My daughter was taken from me when she was three by my ex-husband and the judge gave her to him because I was a stay at home mom with no job to support her. Never mind the fact that he was hardly around her most of her life or that she had never been away from me for more than a few hours.
He lived in a different state because he moved just before the divorce leaving she and I here alone to figure it out until he got his lawyer to find a way to take her from me.
I lost my daughter at three, ripped from my arms without any way to see her without driving hundreds of miles and have someone that wouldn’t let me see her anyway because he was not a good person. I went to counseling for months, I lost it because I was a mom and now I felt I had no purpose. I lived in hatred of any man that came near me and especially for him and tried to hurt everyone around me because I was hurting beyond words with no way to fix it.
It was in all of the hurt and pain that I really found God, up until then I just thought it was religion and trying to be good. The counselor I saw was a very gifted Christian lady that would pray before talking to me and she helped me to see that my pain was like someone died but they didn’t because they still lived and that was worse than death! Having someone understand that and put words with my pain helped break down the walls.
She helped me find that I could forgive my ex-husband so that I could be released and find healing, it had nothing to do with him. When I found that God was actually on my side and catching every tear I cried, wanting to heal me and help me through all the pain, I finally allowed him to do that.
It took years and years but slowly life got better for me and ten years later I found the love of my life and now we have a family together. I still talk to my daughter and we talk about things that happened but it’s not the same as her living with me or being raised by me. She always thought I left her and only in the last few years has she learned the truth because her dad left her stepmom for another woman (who is 20 with two kids) as he did to me.
I had my son and when I was pregnant I was never happier because I was having a baby with the man I loved and I wouldn’t lose him to anyone taking him from me. This pregnancy is something new in the journey and I am afraid it might be a girl this time, if it is, it will bring up a lot of feelings and things I stopped feeling when I lost my daughter, I’m afraid of this but think it is what is planned.
You can’t heal unless you walk back through the door and face what hurt you and that is what this would be for me and it scares me. I hope that you understand what I am trying to say to you about this, everything that happens has a purpose or a way to be turned into good even in the worst of things. Beauty for your ashes!
Final Thoughts On Unexpected Pregnancy
No matter your story and where you are coming from you are not alone, many women have been in the same position and it turned out okay. It may be hard to get used to the fact that you are having a baby right now but in a few months when you have heard the heartbeat and see the ultrasound you might change your mind about it.

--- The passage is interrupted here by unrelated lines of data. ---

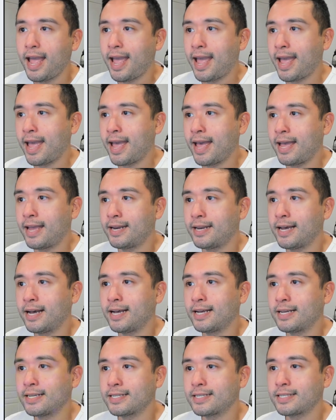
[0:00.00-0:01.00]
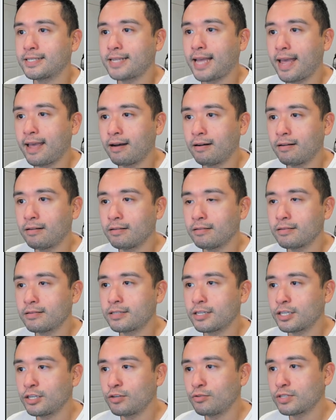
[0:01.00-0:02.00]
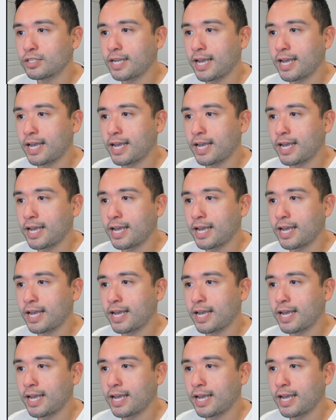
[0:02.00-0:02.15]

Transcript: and sales use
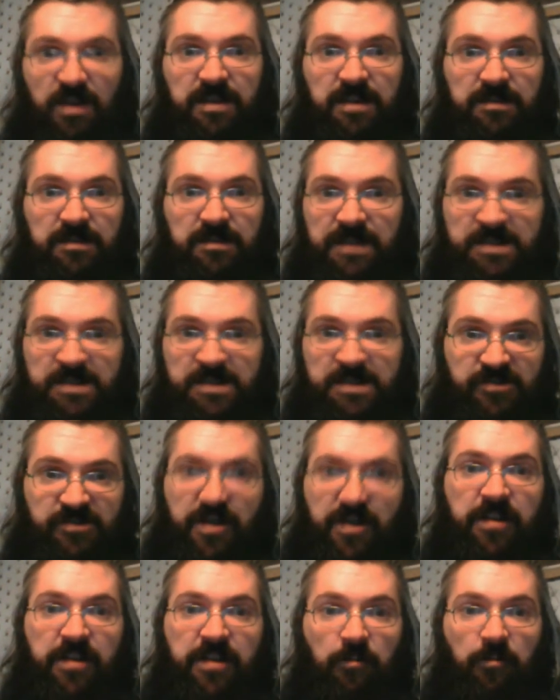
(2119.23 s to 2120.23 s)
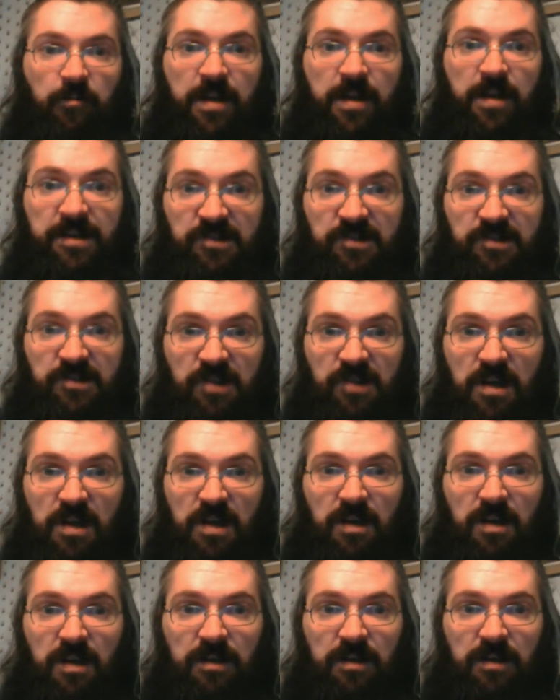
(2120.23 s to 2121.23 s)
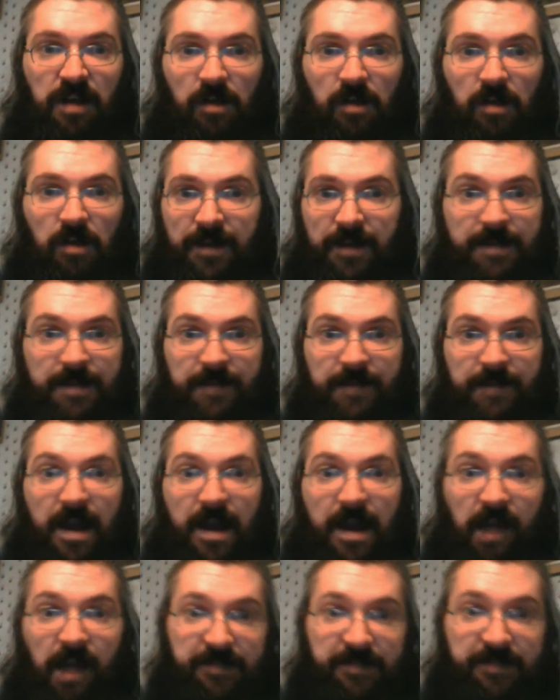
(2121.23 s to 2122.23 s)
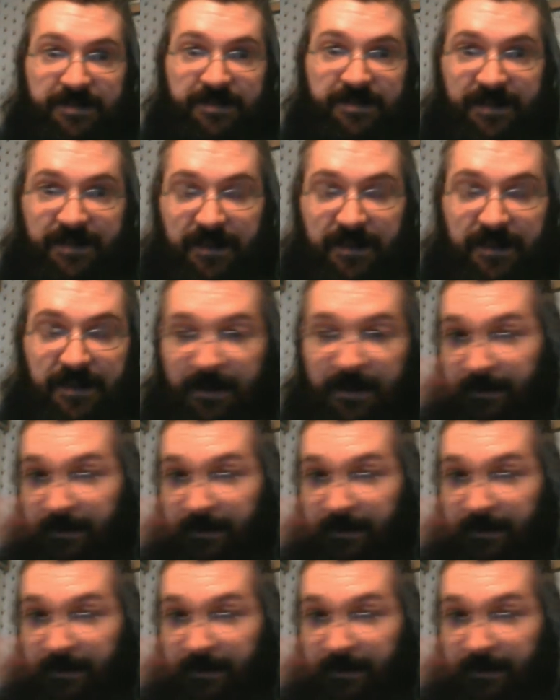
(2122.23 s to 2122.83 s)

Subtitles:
it rich, you know, they obviously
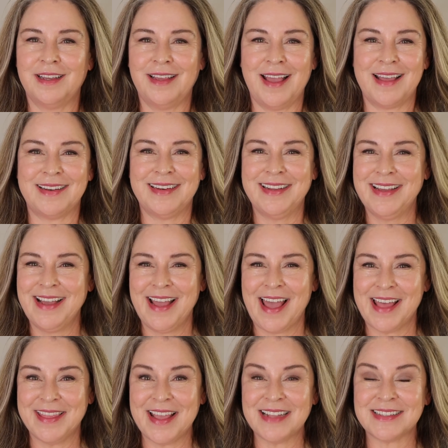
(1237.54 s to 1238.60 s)
And
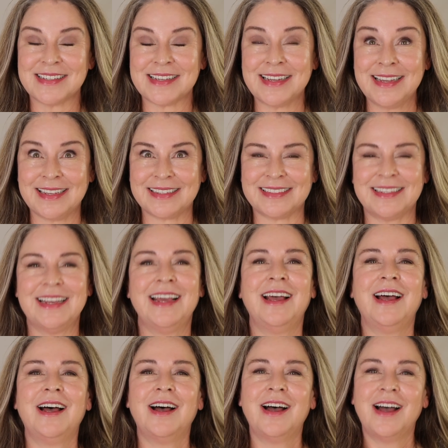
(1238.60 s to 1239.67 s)
that's it.
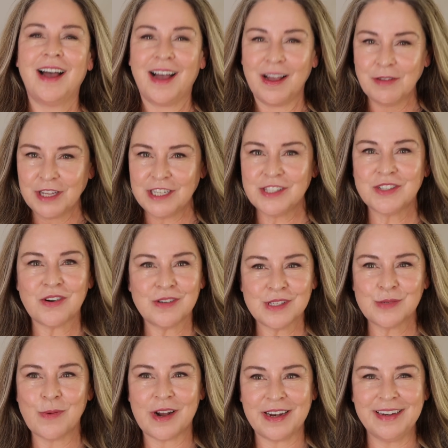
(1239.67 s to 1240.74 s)
I'm going to start
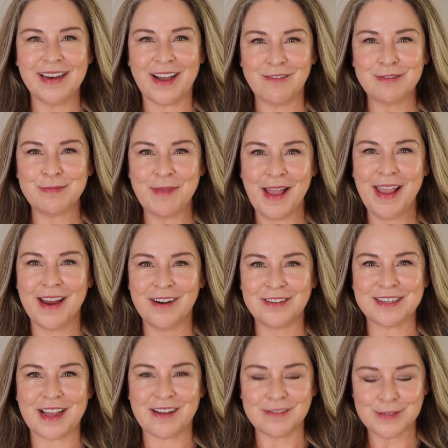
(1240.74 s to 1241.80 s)
sweating now with my hair
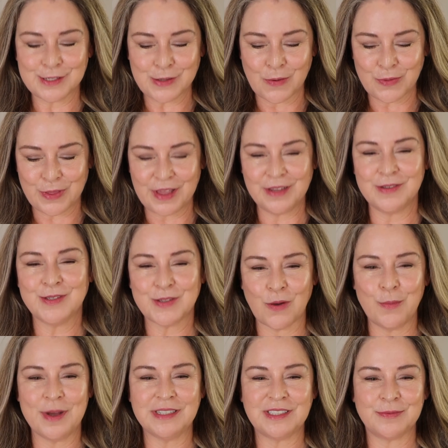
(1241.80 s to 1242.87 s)
down, so thank you so
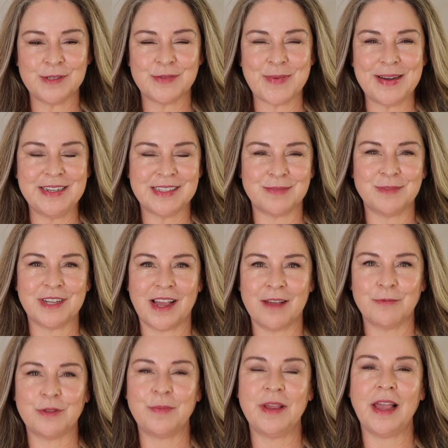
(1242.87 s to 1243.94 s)
much for spending some time
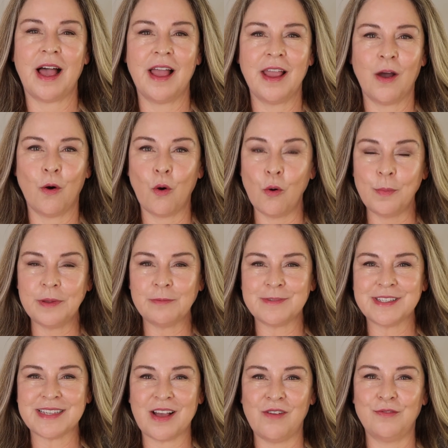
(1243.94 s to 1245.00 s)
with me. I hope it
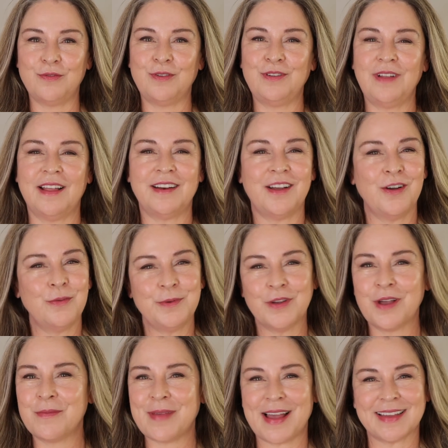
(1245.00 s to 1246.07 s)
was helpful, and I hope you
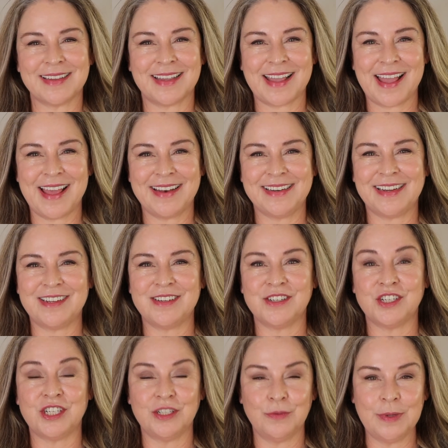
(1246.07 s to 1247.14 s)
come back again.
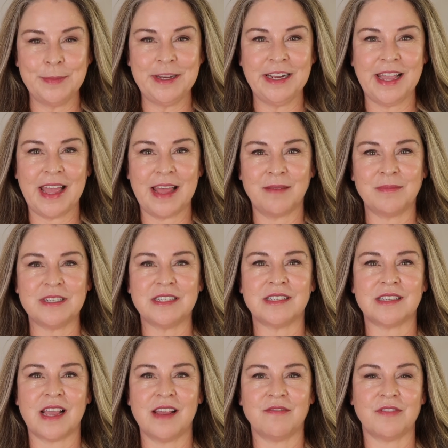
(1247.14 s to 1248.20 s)
Until we meet again, be
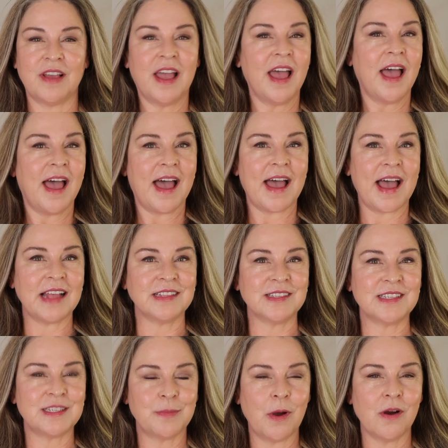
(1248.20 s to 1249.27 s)
safe and
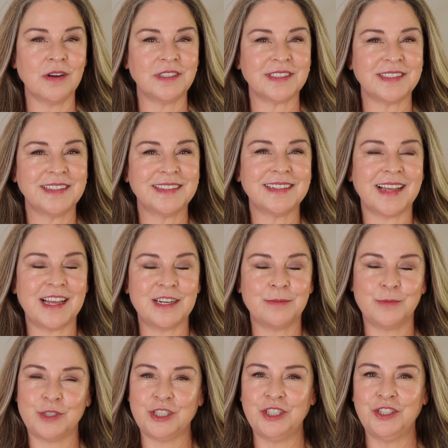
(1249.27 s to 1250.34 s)
smart, and I'm
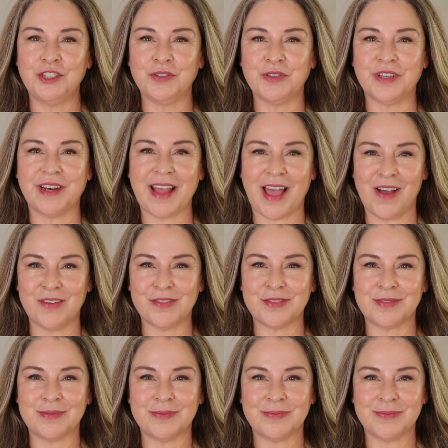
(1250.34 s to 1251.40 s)
wishing you good health.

It’s okay to be scared of the unknown, this is an adventure in waters that you have not traveled before. If we never did things that were new we wouldn’t know what it’s like to overcome our fears or grow in our walk, it is in these experiences that we learn more about ourselves then we thought possible.
Would you be disappointed at any point if you looked at the pregnancy test and it was negative? If your answer is yes then you are probably just scared for some reason and not unhappy about it. That is how I feel and it is sinking in slowly, I’m not excited yet but it will come after the doctor appointment and talking about my fears.
The same may be true for you, take all the time you need to get used to the idea of a baby and being pregnant and when you are ready you will find that you aren’t upset or shocked anymore, you might even be happy about it. I truly hope that you will be!!!
You can do this momma, this is your new life and who knows where it will lead you!!